Jednym z punktów środowej sesji był wniosek klubu Koronowo Budzi Się, związanego z burmistrzem Patrykiem Mikołajewskim o odwołanie przewodniczącego Rady Miejskiej Stanisława Gliszczyńskiego, byłego burmistrza gminy.
Gliszczyński po powitaniu wszystkich gości poprosił o minutę ciszy dla uczczenia pamięci zamordowanego prezydenta Gdańska Pawła Adamowicza, po czym wydał oświadczenie – W związku z tym, że fala nienawiści przeniosła się również do naszej gminy, zastraszanie radnych nie tylko klubu Ziemi Koronowskiej, fala zaszczucia, hejtu oraz przede wszystkim ze względu na stan emocjonalny, nie pozwala mi uczestniczyć w dzisiejszej sesji, prowadzić obrad.
Wiceprzewodniczący Wojciech Orliński, któremu Gliszczyński polecił prowadzenie dalszych obrad, złożył następnie rezygnacje z pełnionej funkcji – Patrząc na szron na mojej głowie, szacunek do zasad nie mogę poprowadzić dzisiejszej sesji, w związku z czym rezygnuje z funkcji wiceprzewodniczącego Rady Miejskiej.
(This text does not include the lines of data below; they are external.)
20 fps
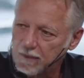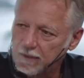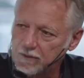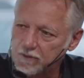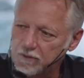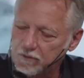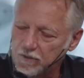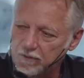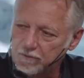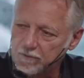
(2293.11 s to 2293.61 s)

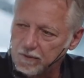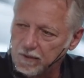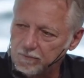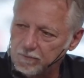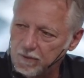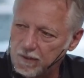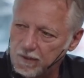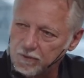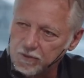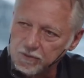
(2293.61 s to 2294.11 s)
And so
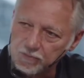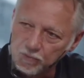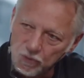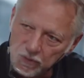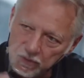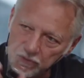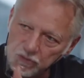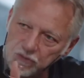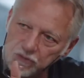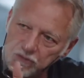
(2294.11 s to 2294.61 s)
I'm always
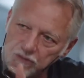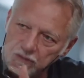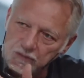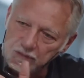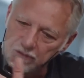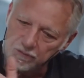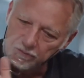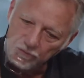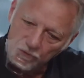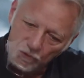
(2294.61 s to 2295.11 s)
more interested
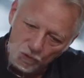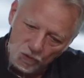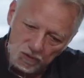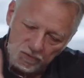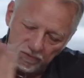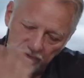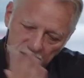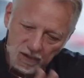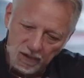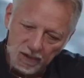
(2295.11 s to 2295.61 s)
in more
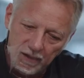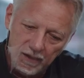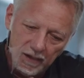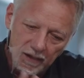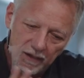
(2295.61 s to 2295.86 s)
of a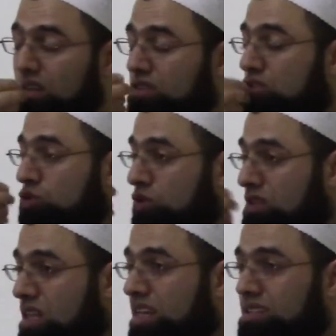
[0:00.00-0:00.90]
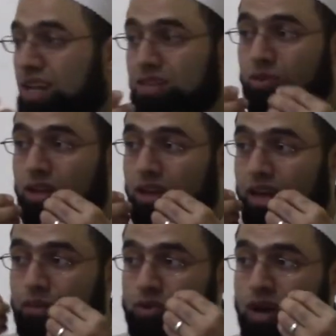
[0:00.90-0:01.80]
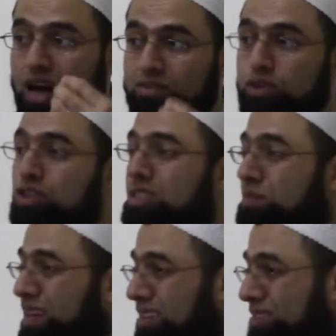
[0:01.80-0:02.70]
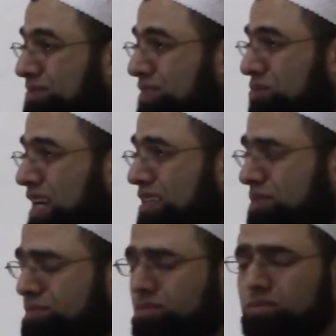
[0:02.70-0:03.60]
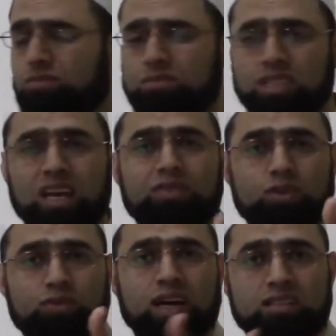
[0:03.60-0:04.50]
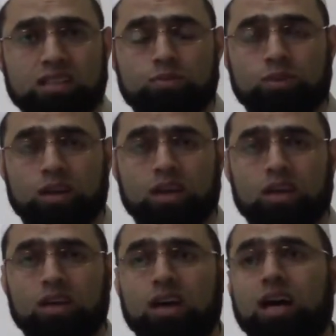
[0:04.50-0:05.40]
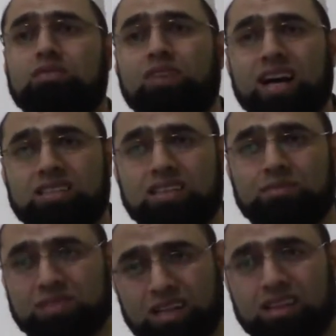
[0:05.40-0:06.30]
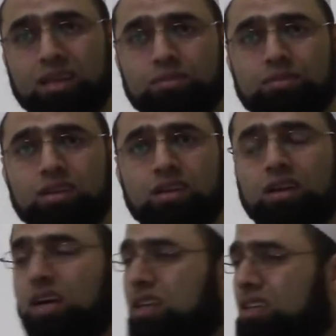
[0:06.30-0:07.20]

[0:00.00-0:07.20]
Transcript: use things that will help you have good smell, right? If you find someone, advise them, tell them. In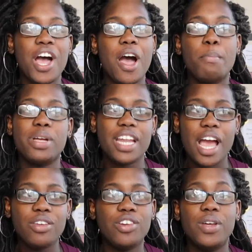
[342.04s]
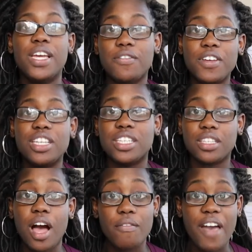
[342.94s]
Um, but now, you know, he can finish a
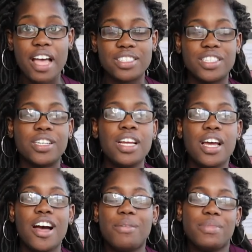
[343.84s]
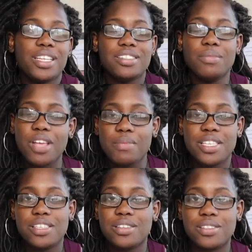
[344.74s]
lot faster. Um, and sometimes
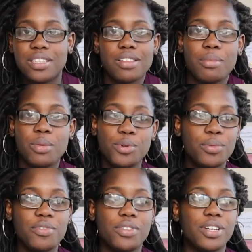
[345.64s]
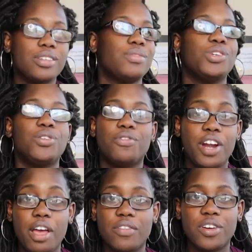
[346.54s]
he still sits on the boob for, you know,
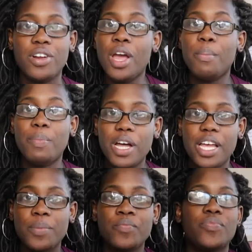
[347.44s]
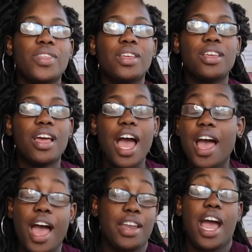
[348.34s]
forever. But
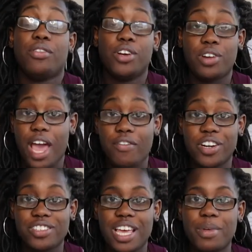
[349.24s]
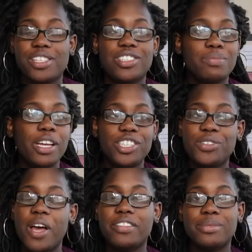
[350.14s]
I, I now know to have entertainment. So just make sure
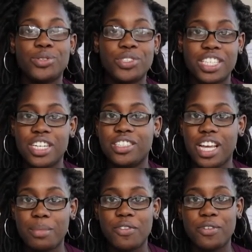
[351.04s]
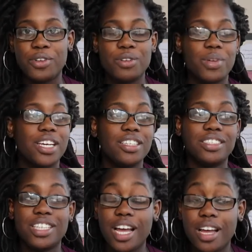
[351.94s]
you have some source of entertainment for you,
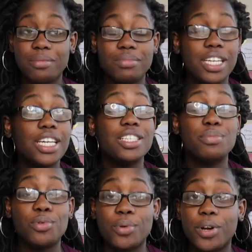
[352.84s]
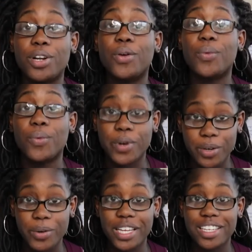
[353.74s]
because child, it gets boring real
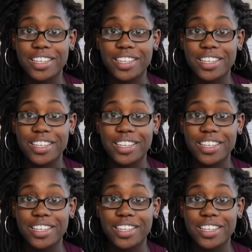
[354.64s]
quick.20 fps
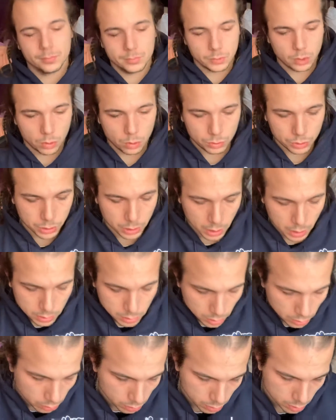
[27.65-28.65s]
OGK
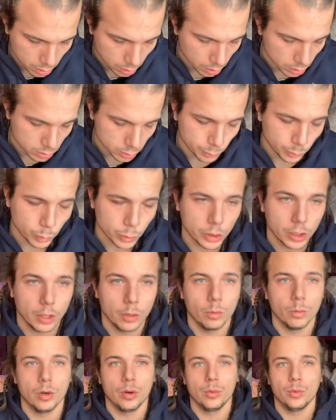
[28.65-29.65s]
Taylor Cut, smoking that.
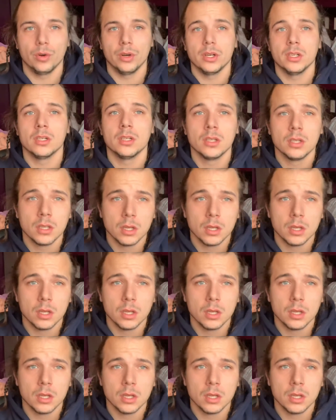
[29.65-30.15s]
Well, what?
Druga wiceprzewodnicząca Mirosława Holka również złożyła rezygnację, wcześniej wyrażając się krytycznie o stronnikach burmistrza – Nie ma i nie będzie z mojej strony zgody na poniżanie i okrzyki agresji. Posłużę się przykładem z pierwszej sesji, okrzyki jednego z sympatyków klubu Koronowo Budzi Się, przy zakładaniu insygniów przewodniczącego Rady Miejskiej. Cytuję – ,,pętle mu załóżcie”.
W tej sytuacji nie miał kto dalej poprowadzić obrad Rady Miejskiej w Koronowie. W porządku obrad, który nie został zrealizowany znajdowało się m.in. złożenie ślubowania przez nowego radnego Patryka Boćka oraz wniesienie korekty budżetowej, a także zlecenie Urzędowi Miasta prac nad opracowaniem planów miejscowych.
W Koronowie doszło do dość wyjątkowej sytuacji, stąd też trudno jest wskazać czy uda się z tej sytuacji patowej wyjść. Polskie prawo nie przewiduje zerwania sesji. Zgodnie z prawem termin nowej sesji powinien wyznaczyć przewodniczący Stanisław Gliszczyński. O nadzwyczajną sesje może wnioskować burmistrz, wówczas zgodnie z prawem przewodniczący będzie miał obowiązek zwołać sesję w ciągu 7 dni.